Assess the stoma site for colour, drainage, and excoriation (signs of infection, redness, or oozing). Assess for adhesive and latex allergies. Peri-stomal skin assessment should be documented.
• Explain the procedure to the patient.
• Explain the stoma should be a red colour.
• Ensure patient dignity and privacy are upheld using bed screens and a respectful approach.
• Encourage and teach self-care of the stoma using a patient-centred holistic approach.
Ostomy Care Procedure
• Confirm patient identity and obtain consent.
• Wash your hands; dry well, and apply clean gloves.
• Cover the patient as much as possible for their privacy.
• Using adhesive remover, slowly peel the pouch off the skin with one hand while putting gentle pressure on the skin with the other.
• Dispose of the old pouch/bag in the clinical waste bag.
• Clean the stoma with lukewarm water and gauze (do not use soaps or baby wipes as they can leave an oily residue).
• Pat the skin dry with soft dry gauze. This is essential to obtain a good adhesive seal and prevent yeast infections.
• Place barrier cream around the site.
Measuring the Stoma
Stoma measurement is required to ensure a good fit of the pouch, reducing the risk of leakage and protecting the surrounding skin.
• Paper or card
• Measuring guide
• Take a piece of card, place it over the stoma, and cut out a template.
• Use the template to cut the adhesive part of the pouch to size.

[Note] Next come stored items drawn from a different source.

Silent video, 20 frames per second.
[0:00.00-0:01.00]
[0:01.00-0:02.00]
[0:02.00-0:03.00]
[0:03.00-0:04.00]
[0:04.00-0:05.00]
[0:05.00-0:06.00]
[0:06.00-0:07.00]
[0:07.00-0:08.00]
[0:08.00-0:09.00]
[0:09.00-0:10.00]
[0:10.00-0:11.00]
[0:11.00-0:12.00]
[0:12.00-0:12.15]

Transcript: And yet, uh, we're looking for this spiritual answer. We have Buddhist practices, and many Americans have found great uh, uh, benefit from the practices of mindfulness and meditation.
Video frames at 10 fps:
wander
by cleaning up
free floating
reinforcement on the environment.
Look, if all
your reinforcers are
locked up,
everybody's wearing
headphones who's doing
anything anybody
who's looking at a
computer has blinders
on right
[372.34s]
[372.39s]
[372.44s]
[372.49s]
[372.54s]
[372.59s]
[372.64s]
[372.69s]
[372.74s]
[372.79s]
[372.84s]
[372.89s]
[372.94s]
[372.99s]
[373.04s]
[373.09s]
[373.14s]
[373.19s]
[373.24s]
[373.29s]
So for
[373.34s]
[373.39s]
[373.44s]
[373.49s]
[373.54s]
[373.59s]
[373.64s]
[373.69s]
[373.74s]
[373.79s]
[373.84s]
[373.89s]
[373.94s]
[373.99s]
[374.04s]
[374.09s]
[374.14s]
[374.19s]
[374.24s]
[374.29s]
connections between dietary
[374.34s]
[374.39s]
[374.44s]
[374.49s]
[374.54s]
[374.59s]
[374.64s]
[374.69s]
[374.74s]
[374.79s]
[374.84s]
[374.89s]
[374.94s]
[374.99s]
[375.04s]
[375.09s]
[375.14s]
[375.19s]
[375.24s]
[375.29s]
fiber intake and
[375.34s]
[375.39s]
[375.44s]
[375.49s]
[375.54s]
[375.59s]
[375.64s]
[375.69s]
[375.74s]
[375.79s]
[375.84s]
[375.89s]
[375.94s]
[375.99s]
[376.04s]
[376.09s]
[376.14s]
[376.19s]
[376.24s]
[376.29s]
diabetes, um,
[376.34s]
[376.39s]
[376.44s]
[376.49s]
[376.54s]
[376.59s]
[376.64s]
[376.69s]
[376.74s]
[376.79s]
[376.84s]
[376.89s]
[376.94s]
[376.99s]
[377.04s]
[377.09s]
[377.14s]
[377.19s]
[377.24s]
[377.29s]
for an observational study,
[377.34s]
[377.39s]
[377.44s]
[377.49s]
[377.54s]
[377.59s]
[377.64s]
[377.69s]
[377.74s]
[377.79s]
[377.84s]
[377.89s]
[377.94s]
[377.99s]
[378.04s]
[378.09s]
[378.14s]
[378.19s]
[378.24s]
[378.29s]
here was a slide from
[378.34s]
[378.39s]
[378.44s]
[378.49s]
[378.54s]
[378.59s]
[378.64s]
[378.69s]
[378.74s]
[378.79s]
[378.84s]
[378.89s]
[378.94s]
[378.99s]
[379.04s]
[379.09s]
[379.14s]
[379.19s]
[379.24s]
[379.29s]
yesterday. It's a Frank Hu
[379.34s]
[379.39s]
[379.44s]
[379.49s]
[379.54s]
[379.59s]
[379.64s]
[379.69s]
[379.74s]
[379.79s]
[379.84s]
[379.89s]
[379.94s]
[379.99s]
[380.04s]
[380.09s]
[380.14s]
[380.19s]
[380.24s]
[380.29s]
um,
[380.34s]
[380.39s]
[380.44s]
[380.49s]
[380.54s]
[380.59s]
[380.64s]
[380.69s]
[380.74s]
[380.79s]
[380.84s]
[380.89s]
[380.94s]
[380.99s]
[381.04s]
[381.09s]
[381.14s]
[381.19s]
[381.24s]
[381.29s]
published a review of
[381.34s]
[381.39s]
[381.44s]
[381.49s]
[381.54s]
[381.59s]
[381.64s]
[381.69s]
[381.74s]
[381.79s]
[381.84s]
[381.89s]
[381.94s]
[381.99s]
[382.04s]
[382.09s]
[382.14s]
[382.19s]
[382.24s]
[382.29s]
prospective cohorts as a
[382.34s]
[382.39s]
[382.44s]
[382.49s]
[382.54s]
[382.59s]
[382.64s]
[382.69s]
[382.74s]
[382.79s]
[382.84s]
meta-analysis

• Measure about 0.63 cm (¼ inch) larger than the actual stoma for the bag/appliance to fit.
• Cut the appliance as per the measuring sheet.
• Remove backing paper from the pouch and apply the clean pouch to the stoma.
• Apply the lower part beneath the stoma and roll up over the stoma. Hold in place for 30 seconds to ensure the pouch is secure. Ensure no wrinkles are present.
• Dispose of all appliances as per clinical waste disposal policy and wash your hands.
• Time and date when the new bag went on and initial it.
• The bag lies to the front on mobile patients and on the side if on bed rest.
• Document the procedure, date and time. Record the measurement size of the stoma and characteristics of the stoma.
Potential stoma complications include poor siting, hernia, prolapse, ischaemia/necrosis, and peristomal skin problems, including infection, necrosis, retraction, and pyoderma gangrenosum. So proper cleaning, observation and regular visits to stoma care nurses can all help reduce potential complications happening.
Caring for a patient with a new stoma requires excellent communication skills, empathy, and good nursing skills. Stoma care is essential to avoid complications such as above, and good care leads to good outcomes generally.